Task to complete :: The lines to return are those from the line holding "[00:09:13.65]" through the last line of the entries below, both included, written exactly and without pictures.

Material shown ::
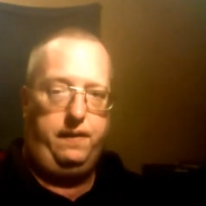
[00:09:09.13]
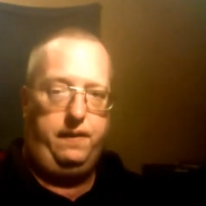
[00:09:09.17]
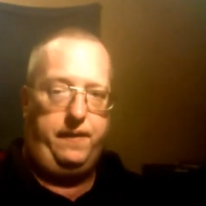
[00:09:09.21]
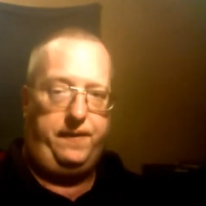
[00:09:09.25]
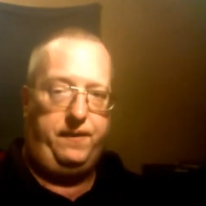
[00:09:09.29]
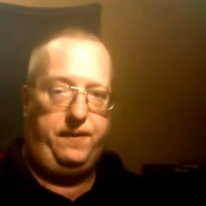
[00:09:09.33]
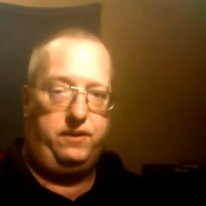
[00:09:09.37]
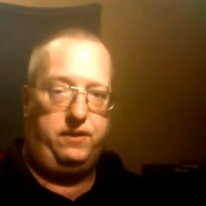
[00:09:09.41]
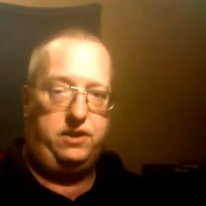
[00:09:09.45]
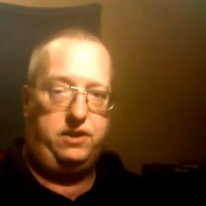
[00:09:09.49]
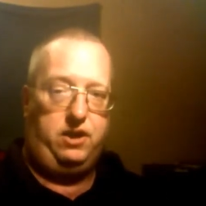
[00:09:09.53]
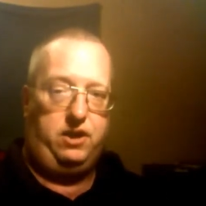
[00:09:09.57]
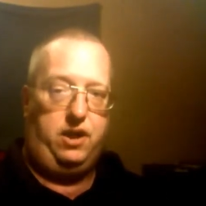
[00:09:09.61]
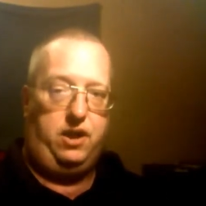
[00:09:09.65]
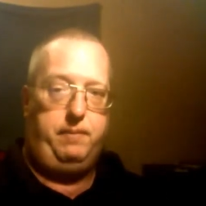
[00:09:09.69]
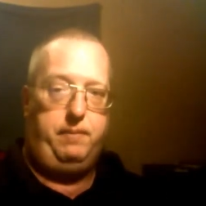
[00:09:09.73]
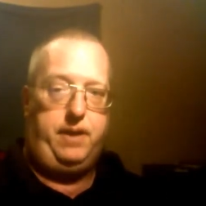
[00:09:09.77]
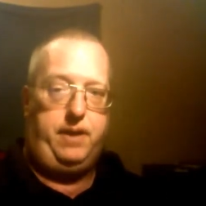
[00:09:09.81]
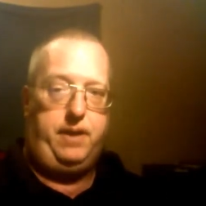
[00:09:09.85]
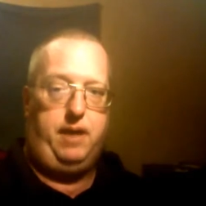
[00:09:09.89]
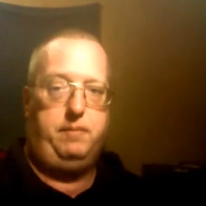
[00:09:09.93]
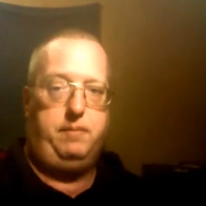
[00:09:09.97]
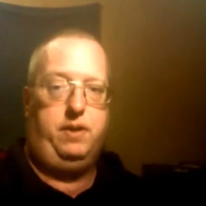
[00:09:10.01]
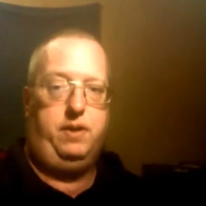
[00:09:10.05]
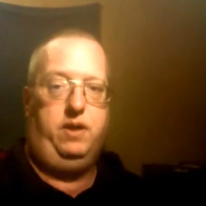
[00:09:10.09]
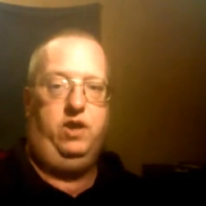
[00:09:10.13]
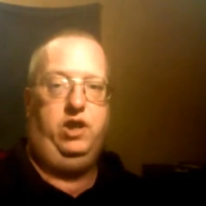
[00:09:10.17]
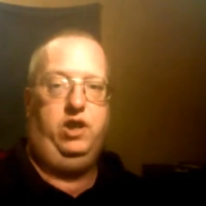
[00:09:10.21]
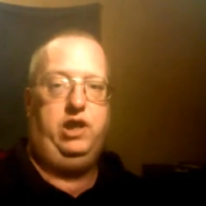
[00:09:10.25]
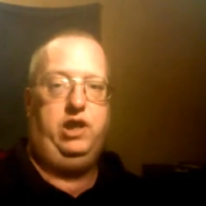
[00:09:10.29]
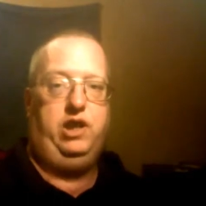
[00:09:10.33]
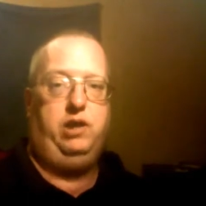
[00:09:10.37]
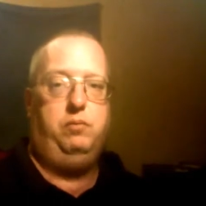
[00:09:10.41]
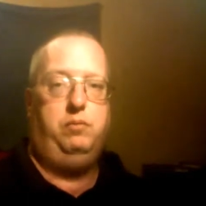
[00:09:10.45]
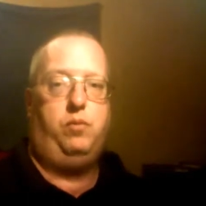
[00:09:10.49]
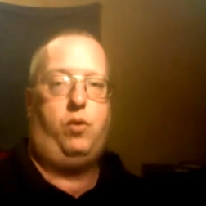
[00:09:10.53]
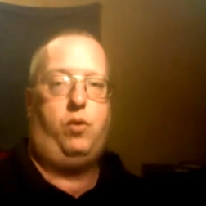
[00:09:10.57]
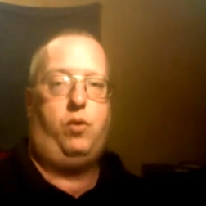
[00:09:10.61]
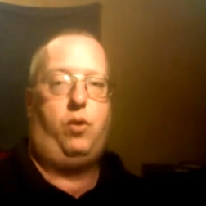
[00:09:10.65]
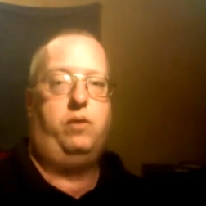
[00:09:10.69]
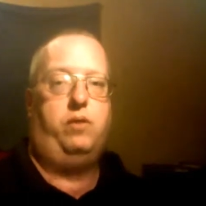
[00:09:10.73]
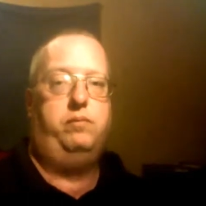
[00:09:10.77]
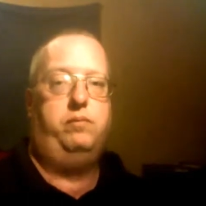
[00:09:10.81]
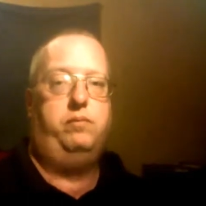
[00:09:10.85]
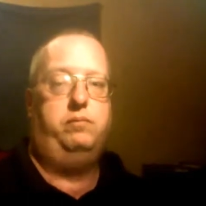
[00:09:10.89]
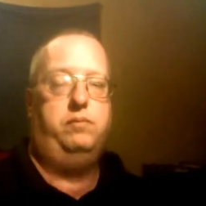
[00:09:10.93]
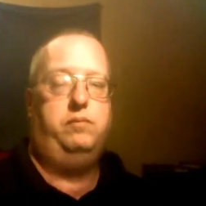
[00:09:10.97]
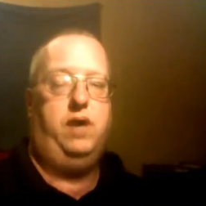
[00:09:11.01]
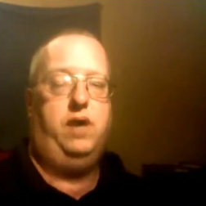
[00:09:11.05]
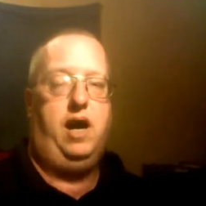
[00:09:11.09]
But those are going to become a little
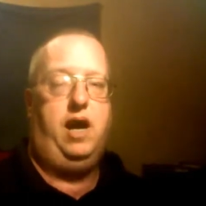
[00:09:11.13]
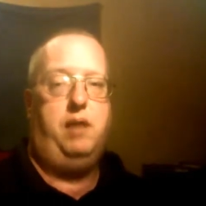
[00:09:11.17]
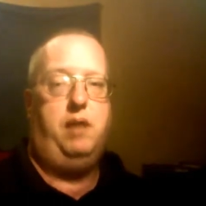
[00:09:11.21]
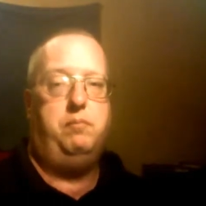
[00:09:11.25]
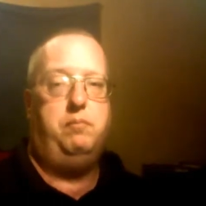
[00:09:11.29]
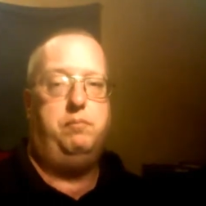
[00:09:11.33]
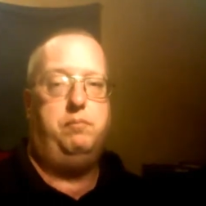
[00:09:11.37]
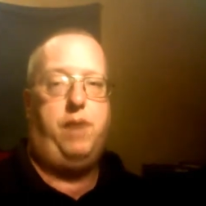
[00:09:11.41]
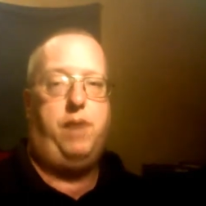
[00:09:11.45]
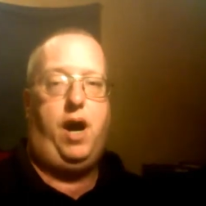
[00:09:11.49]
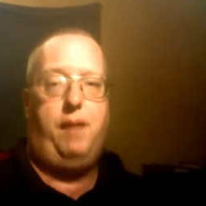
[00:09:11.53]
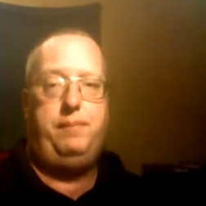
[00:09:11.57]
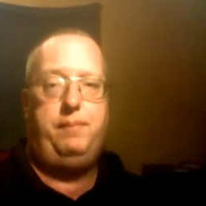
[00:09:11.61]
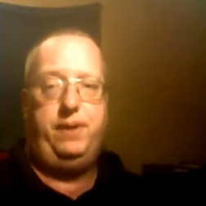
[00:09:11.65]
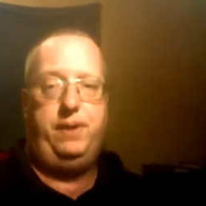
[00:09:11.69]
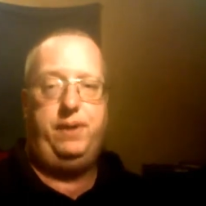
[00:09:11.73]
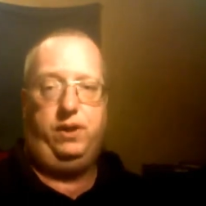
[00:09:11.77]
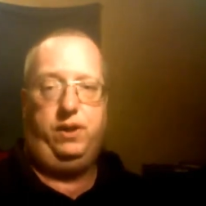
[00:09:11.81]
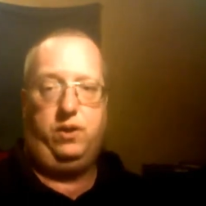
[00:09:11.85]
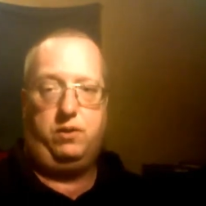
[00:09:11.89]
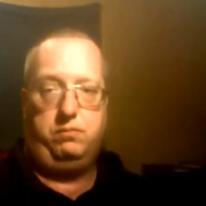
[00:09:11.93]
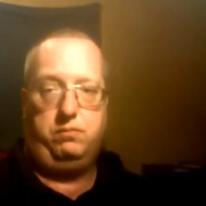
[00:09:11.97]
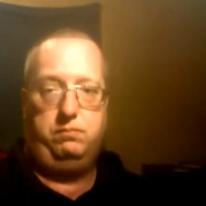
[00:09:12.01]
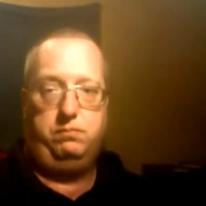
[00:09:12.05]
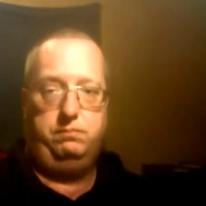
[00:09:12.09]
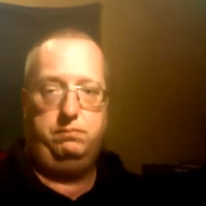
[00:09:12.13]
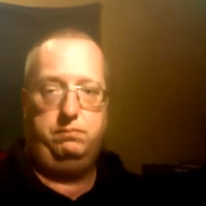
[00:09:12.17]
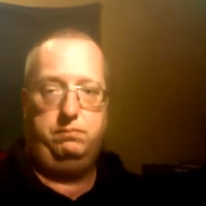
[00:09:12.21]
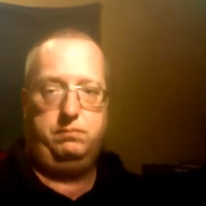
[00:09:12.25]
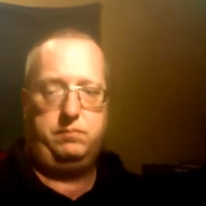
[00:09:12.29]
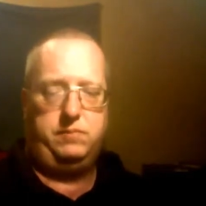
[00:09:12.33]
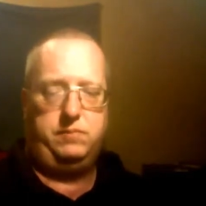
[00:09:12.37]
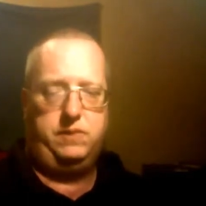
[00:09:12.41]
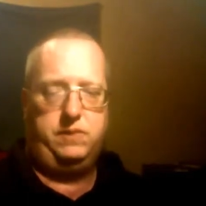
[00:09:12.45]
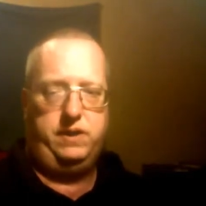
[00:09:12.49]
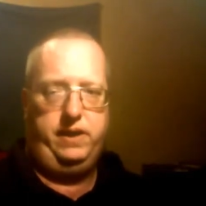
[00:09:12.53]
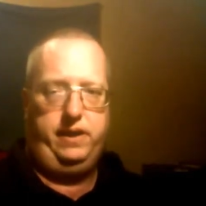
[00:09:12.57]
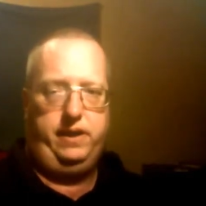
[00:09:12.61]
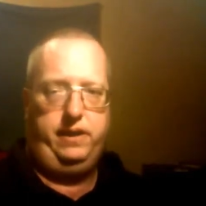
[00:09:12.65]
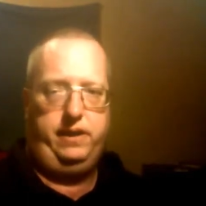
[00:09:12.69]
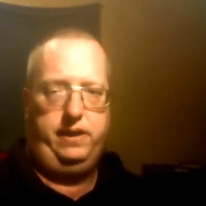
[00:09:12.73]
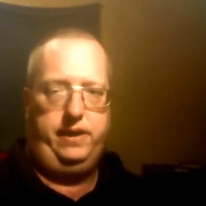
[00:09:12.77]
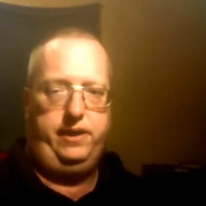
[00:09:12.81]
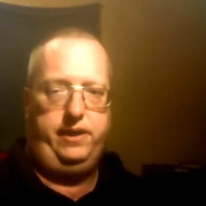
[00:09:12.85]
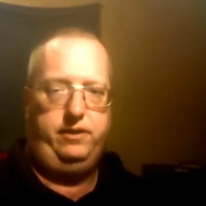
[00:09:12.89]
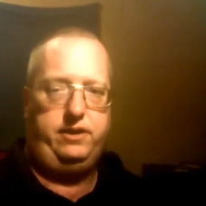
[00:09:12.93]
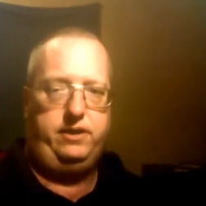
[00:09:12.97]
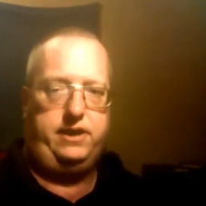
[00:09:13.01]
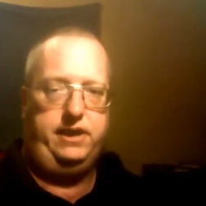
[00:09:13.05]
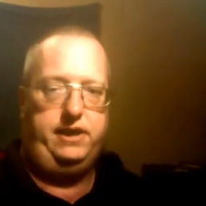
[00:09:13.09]
more um, popular
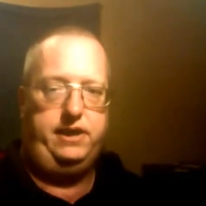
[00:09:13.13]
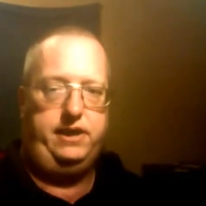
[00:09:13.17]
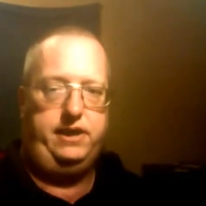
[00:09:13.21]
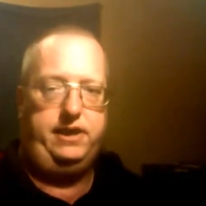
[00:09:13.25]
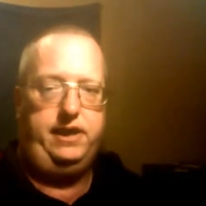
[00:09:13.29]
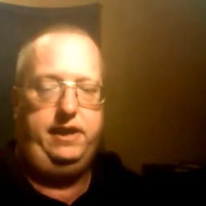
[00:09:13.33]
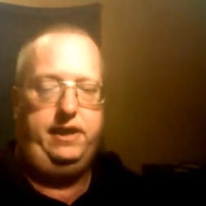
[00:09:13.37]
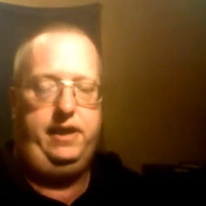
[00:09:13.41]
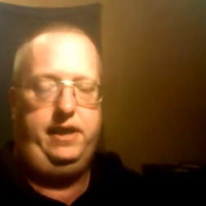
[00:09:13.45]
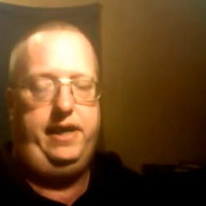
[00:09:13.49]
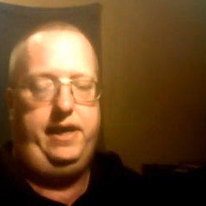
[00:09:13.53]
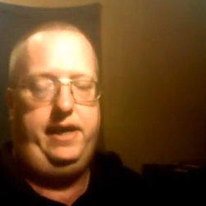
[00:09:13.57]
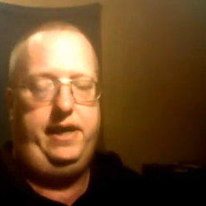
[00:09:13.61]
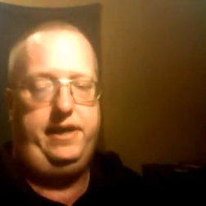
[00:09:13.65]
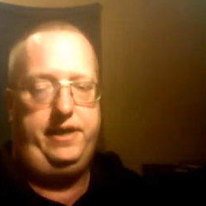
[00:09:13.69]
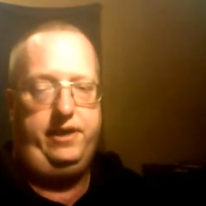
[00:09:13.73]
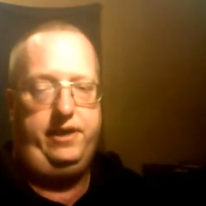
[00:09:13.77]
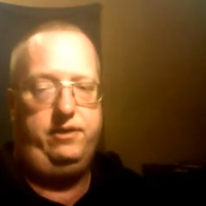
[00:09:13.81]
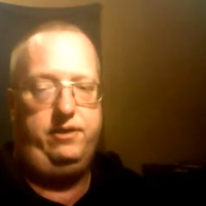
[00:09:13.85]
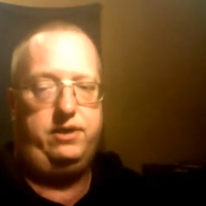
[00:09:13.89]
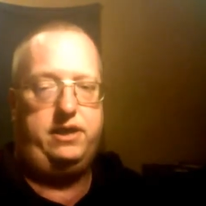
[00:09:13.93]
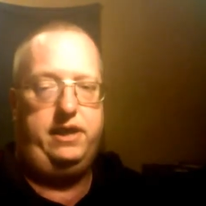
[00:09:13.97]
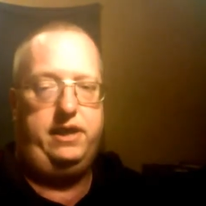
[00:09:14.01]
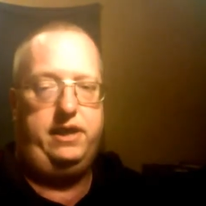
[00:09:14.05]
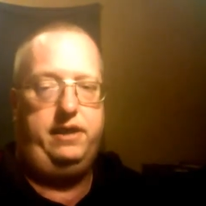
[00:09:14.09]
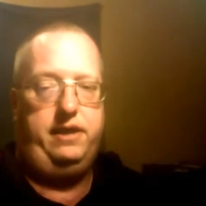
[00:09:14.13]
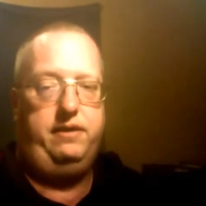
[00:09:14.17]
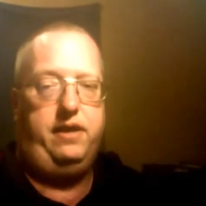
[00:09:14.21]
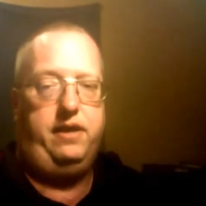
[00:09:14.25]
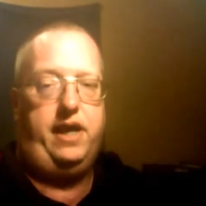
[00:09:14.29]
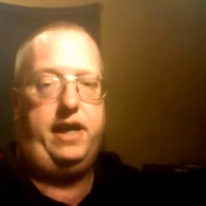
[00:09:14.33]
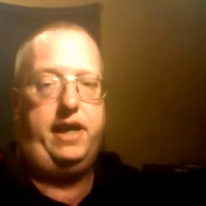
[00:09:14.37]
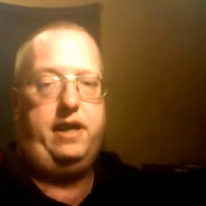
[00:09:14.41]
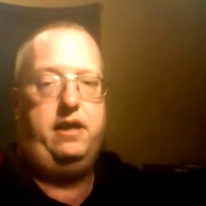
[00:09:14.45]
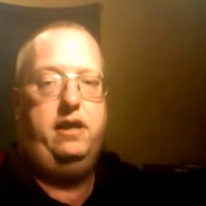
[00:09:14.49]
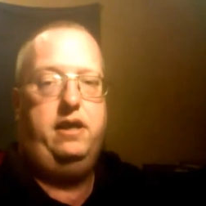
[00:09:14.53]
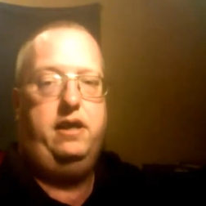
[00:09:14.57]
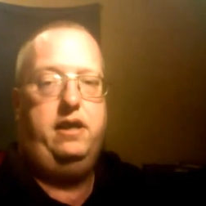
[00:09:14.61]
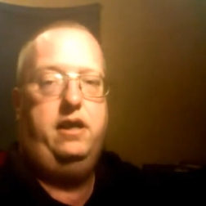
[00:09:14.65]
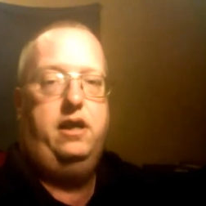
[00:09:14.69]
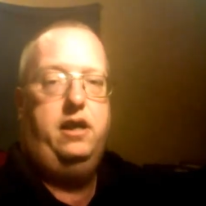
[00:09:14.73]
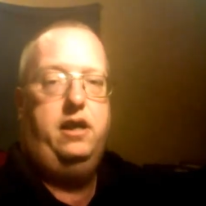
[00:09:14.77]
usage and, and use in like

Exercise answer ::
[00:09:13.65]
[00:09:13.69]
[00:09:13.73]
[00:09:13.77]
[00:09:13.81]
[00:09:13.85]
[00:09:13.89]
[00:09:13.93]
[00:09:13.97]
[00:09:14.01]
[00:09:14.05]
[00:09:14.09]
[00:09:14.13]
[00:09:14.17]
[00:09:14.21]
[00:09:14.25]
[00:09:14.29]
[00:09:14.33]
[00:09:14.37]
[00:09:14.41]
[00:09:14.45]
[00:09:14.49]
[00:09:14.53]
[00:09:14.57]
[00:09:14.61]
[00:09:14.65]
[00:09:14.69]
[00:09:14.73]
[00:09:14.77]
usage and, and use in like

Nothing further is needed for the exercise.